§ **What is required**: The full listing is to be transcribed exactly, with each picture left out.

§ **Data section**:

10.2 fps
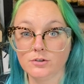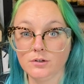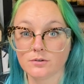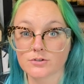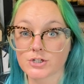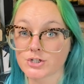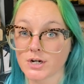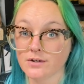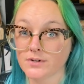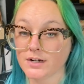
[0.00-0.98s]
know, just
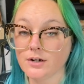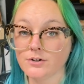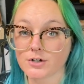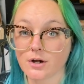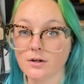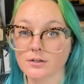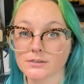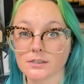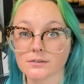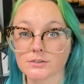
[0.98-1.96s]
shy of
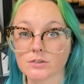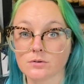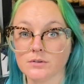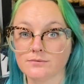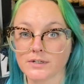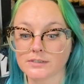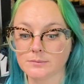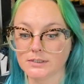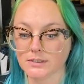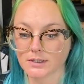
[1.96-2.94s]
$900 on this total
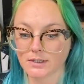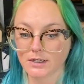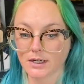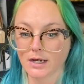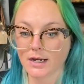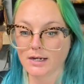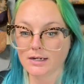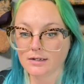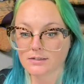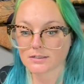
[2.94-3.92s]
investment.
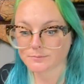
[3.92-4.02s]
And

§ **Exercise response**:
10.2 fps
[0.00-0.98s]
know, just
[0.98-1.96s]
shy of
[1.96-2.94s]
$900 on this total
[2.94-3.92s]
investment.
[3.92-4.02s]
And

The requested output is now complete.